Each line below must be printed exactly as it stands.

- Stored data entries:
┄┄┄┄┄┄┄┄┄┄

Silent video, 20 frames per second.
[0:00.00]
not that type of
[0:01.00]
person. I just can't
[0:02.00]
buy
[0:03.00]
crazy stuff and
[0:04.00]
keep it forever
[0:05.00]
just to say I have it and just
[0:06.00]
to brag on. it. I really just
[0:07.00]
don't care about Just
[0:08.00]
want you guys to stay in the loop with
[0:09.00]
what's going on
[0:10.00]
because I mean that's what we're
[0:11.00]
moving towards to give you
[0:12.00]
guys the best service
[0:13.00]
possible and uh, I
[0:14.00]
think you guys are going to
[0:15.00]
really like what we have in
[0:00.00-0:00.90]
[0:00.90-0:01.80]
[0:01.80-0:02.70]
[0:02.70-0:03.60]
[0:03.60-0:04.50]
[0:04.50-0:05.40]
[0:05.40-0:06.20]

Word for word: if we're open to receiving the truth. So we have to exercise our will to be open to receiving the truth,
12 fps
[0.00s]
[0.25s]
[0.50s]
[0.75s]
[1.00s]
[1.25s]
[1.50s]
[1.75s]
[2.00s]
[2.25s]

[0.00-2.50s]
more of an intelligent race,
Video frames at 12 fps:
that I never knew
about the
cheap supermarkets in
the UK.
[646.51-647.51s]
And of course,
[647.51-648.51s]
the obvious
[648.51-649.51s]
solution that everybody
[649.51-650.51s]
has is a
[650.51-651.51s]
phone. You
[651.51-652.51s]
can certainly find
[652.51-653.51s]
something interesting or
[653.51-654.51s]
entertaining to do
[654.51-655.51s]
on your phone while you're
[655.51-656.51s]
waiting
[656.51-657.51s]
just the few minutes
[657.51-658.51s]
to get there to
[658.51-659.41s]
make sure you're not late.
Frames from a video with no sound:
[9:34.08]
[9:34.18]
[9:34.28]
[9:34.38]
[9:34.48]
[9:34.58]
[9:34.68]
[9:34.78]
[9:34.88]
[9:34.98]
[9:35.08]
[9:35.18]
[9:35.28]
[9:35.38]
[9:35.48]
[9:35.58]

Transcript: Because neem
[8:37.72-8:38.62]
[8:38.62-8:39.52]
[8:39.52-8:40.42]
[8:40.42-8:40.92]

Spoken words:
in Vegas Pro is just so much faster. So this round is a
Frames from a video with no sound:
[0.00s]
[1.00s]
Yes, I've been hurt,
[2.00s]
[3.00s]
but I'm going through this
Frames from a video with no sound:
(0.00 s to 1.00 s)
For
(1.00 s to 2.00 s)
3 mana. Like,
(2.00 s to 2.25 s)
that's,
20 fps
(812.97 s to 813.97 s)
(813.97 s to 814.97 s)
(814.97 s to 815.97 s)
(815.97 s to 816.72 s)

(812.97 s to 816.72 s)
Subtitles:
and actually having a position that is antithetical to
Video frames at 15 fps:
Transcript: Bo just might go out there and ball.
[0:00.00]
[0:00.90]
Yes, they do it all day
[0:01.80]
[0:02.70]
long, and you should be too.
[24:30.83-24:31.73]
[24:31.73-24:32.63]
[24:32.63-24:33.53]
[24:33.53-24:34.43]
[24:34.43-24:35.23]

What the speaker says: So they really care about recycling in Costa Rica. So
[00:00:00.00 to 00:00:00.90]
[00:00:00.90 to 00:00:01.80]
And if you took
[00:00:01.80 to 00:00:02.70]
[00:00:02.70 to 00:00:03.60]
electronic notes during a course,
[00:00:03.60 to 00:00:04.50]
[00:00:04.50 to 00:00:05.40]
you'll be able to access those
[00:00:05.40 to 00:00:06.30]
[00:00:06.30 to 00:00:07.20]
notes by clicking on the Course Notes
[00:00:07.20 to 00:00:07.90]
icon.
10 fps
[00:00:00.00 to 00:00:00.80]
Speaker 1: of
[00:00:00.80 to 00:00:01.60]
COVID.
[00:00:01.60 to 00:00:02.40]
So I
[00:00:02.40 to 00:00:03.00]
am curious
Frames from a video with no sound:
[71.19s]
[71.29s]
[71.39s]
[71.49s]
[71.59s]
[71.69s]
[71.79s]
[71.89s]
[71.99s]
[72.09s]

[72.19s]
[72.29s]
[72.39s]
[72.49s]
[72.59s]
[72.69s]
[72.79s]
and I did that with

┄┄┄┄┄┄┄┄┄┄

- ANSWER TO THIS PROBLEM:
Silent video, 20 frames per second.
[0:00.00]
not that type of
[0:01.00]
person. I just can't
[0:02.00]
buy
[0:03.00]
crazy stuff and
[0:04.00]
keep it forever
[0:05.00]
just to say I have it and just
[0:06.00]
to brag on. it. I really just
[0:07.00]
don't care about Just
[0:08.00]
want you guys to stay in the loop with
[0:09.00]
what's going on
[0:10.00]
because I mean that's what we're
[0:11.00]
moving towards to give you
[0:12.00]
guys the best service
[0:13.00]
possible and uh, I
[0:14.00]
think you guys are going to
[0:15.00]
really like what we have in
[0:00.00-0:00.90]
[0:00.90-0:01.80]
[0:01.80-0:02.70]
[0:02.70-0:03.60]
[0:03.60-0:04.50]
[0:04.50-0:05.40]
[0:05.40-0:06.20]

Word for word: if we're open to receiving the truth. So we have to exercise our will to be open to receiving the truth,
12 fps
[0.00s]
[0.25s]
[0.50s]
[0.75s]
[1.00s]
[1.25s]
[1.50s]
[1.75s]
[2.00s]
[2.25s]

[0.00-2.50s]
more of an intelligent race,
Video frames at 12 fps:
that I never knew
about the
cheap supermarkets in
the UK.
[646.51-647.51s]
And of course,
[647.51-648.51s]
the obvious
[648.51-649.51s]
solution that everybody
[649.51-650.51s]
has is a
[650.51-651.51s]
phone. You
[651.51-652.51s]
can certainly find
[652.51-653.51s]
something interesting or
[653.51-654.51s]
entertaining to do
[654.51-655.51s]
on your phone while you're
[655.51-656.51s]
waiting
[656.51-657.51s]
just the few minutes
[657.51-658.51s]
to get there to
[658.51-659.41s]
make sure you're not late.
Frames from a video with no sound:
[9:34.08]
[9:34.18]
[9:34.28]
[9:34.38]
[9:34.48]
[9:34.58]
[9:34.68]
[9:34.78]
[9:34.88]
[9:34.98]
[9:35.08]
[9:35.18]
[9:35.28]
[9:35.38]
[9:35.48]
[9:35.58]

Transcript: Because neem
[8:37.72-8:38.62]
[8:38.62-8:39.52]
[8:39.52-8:40.42]
[8:40.42-8:40.92]

Spoken words:
in Vegas Pro is just so much faster. So this round is a
Frames from a video with no sound:
[0.00s]
[1.00s]
Yes, I've been hurt,
[2.00s]
[3.00s]
but I'm going through this
Frames from a video with no sound:
(0.00 s to 1.00 s)
For
(1.00 s to 2.00 s)
3 mana. Like,
(2.00 s to 2.25 s)
that's,
20 fps
(812.97 s to 813.97 s)
(813.97 s to 814.97 s)
(814.97 s to 815.97 s)
(815.97 s to 816.72 s)

(812.97 s to 816.72 s)
Subtitles:
and actually having a position that is antithetical to
Video frames at 15 fps:
Transcript: Bo just might go out there and ball.
[0:00.00]
[0:00.90]
Yes, they do it all day
[0:01.80]
[0:02.70]
long, and you should be too.
[24:30.83-24:31.73]
[24:31.73-24:32.63]
[24:32.63-24:33.53]
[24:33.53-24:34.43]
[24:34.43-24:35.23]

What the speaker says: So they really care about recycling in Costa Rica. So
[00:00:00.00 to 00:00:00.90]
[00:00:00.90 to 00:00:01.80]
And if you took
[00:00:01.80 to 00:00:02.70]
[00:00:02.70 to 00:00:03.60]
electronic notes during a course,
[00:00:03.60 to 00:00:04.50]
[00:00:04.50 to 00:00:05.40]
you'll be able to access those
[00:00:05.40 to 00:00:06.30]
[00:00:06.30 to 00:00:07.20]
notes by clicking on the Course Notes
[00:00:07.20 to 00:00:07.90]
icon.
10 fps
[00:00:00.00 to 00:00:00.80]
Speaker 1: of
[00:00:00.80 to 00:00:01.60]
COVID.
[00:00:01.60 to 00:00:02.40]
So I
[00:00:02.40 to 00:00:03.00]
am curious
Frames from a video with no sound:
[71.19s]
[71.29s]
[71.39s]
[71.49s]
[71.59s]
[71.69s]
[71.79s]
[71.89s]
[71.99s]
[72.09s]

[72.19s]
[72.29s]
[72.39s]
[72.49s]
[72.59s]
[72.69s]
[72.79s]
and I did that with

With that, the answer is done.